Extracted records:

——

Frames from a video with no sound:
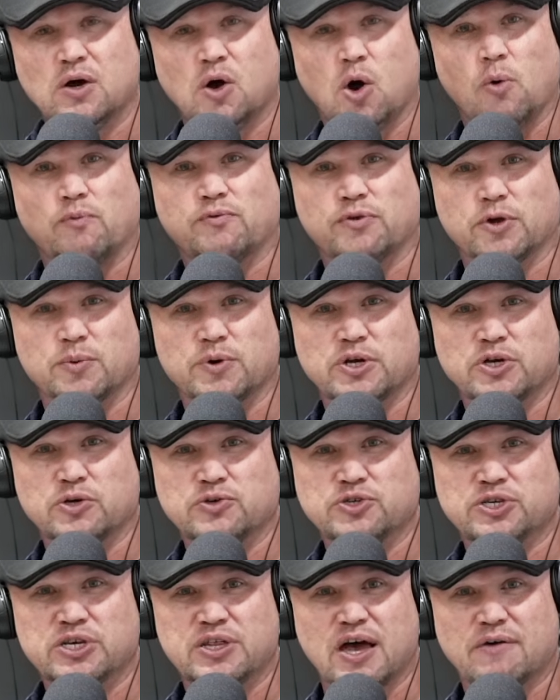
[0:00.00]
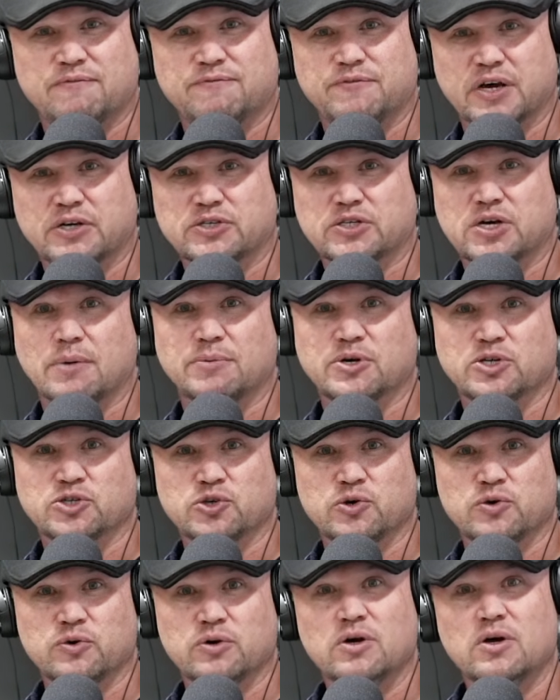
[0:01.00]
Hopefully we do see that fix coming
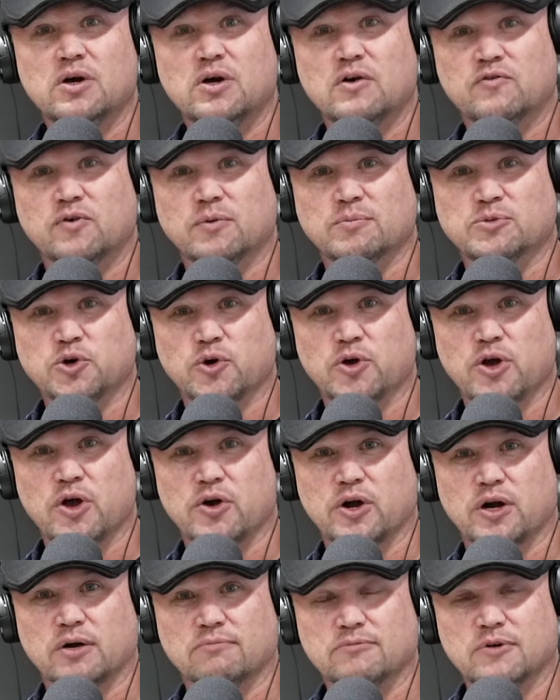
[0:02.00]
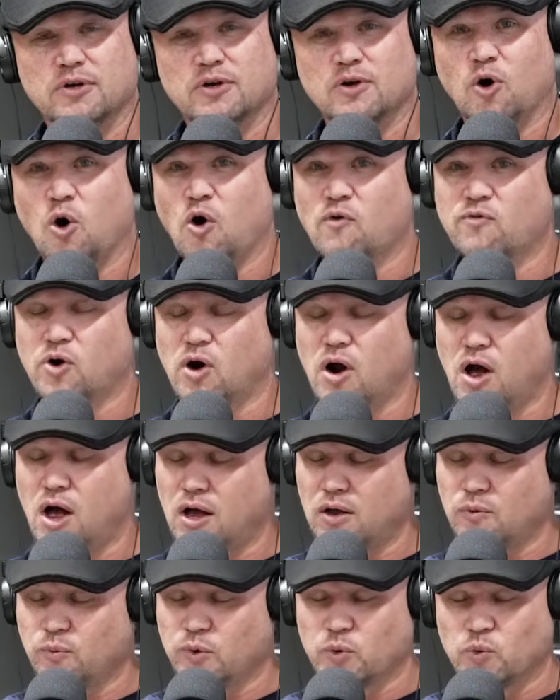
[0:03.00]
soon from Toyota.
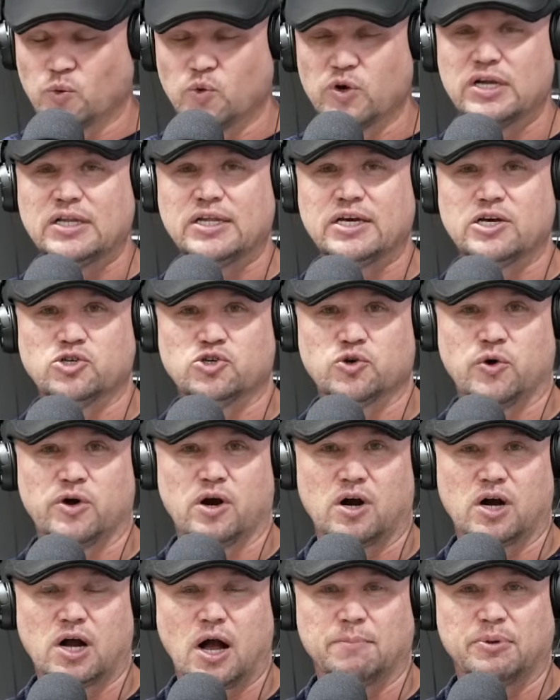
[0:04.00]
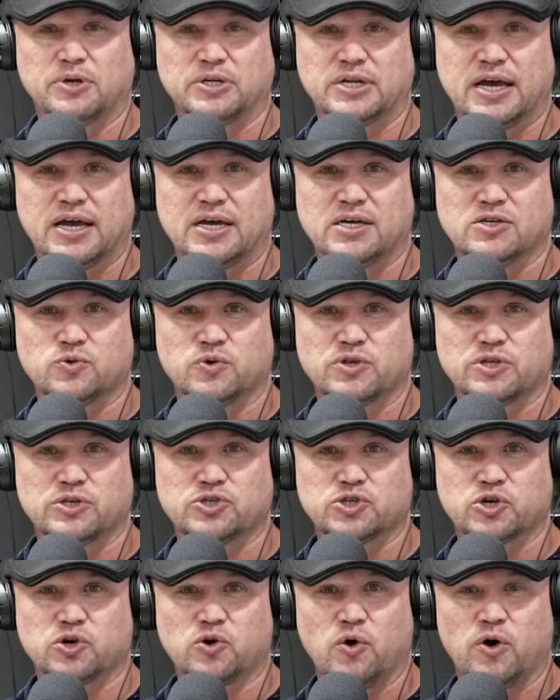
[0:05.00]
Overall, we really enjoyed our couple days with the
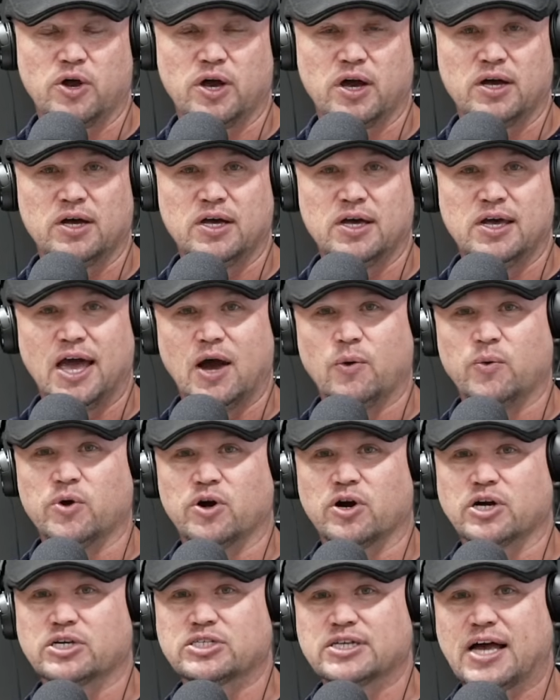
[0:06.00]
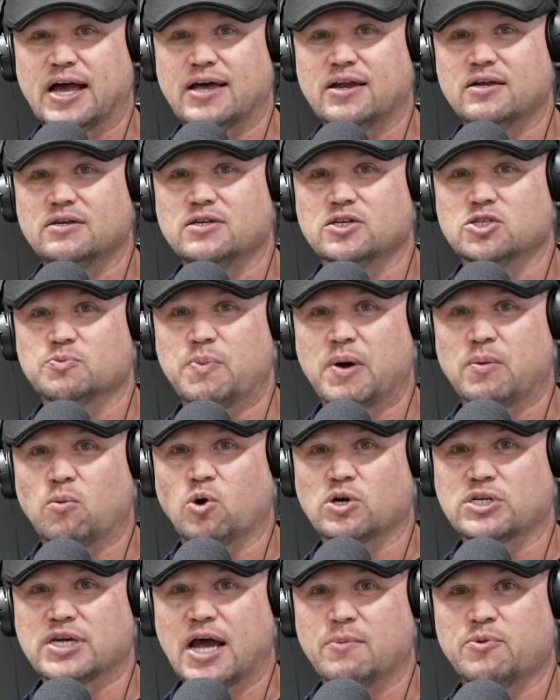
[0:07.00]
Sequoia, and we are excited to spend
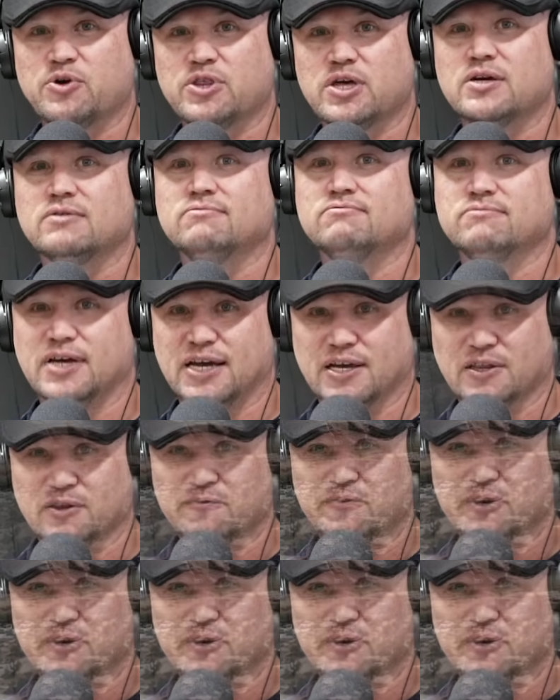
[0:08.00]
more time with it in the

——

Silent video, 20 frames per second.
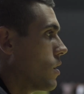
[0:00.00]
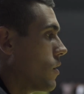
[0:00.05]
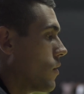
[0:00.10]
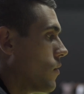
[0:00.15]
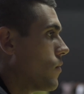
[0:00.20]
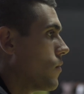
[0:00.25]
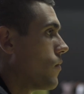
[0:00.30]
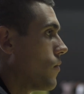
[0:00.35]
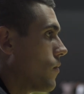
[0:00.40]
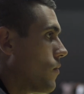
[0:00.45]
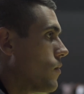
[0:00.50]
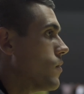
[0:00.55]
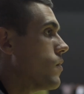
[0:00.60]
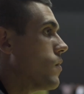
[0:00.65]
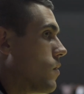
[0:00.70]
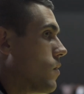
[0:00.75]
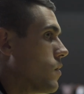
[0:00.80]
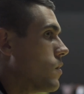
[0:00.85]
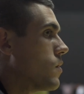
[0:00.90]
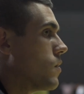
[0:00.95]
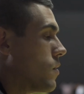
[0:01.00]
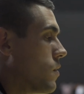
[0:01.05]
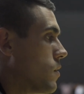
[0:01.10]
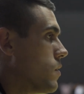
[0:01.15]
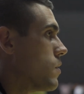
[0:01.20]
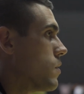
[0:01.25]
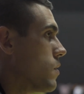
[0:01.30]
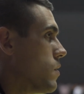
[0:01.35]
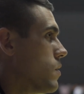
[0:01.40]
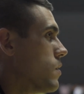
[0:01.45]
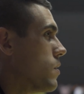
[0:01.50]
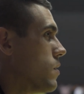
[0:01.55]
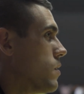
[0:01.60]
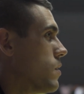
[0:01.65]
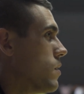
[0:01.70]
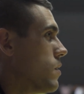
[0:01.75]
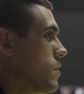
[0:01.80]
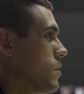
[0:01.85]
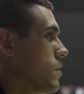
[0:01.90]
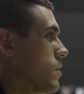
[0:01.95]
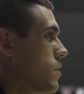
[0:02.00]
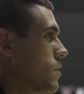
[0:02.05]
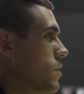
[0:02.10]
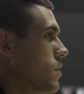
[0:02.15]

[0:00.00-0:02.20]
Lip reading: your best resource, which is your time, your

——

THE TASK: Your answer must be a single number: the count of lines in the records that include "video".

TASK RESPONSE: 2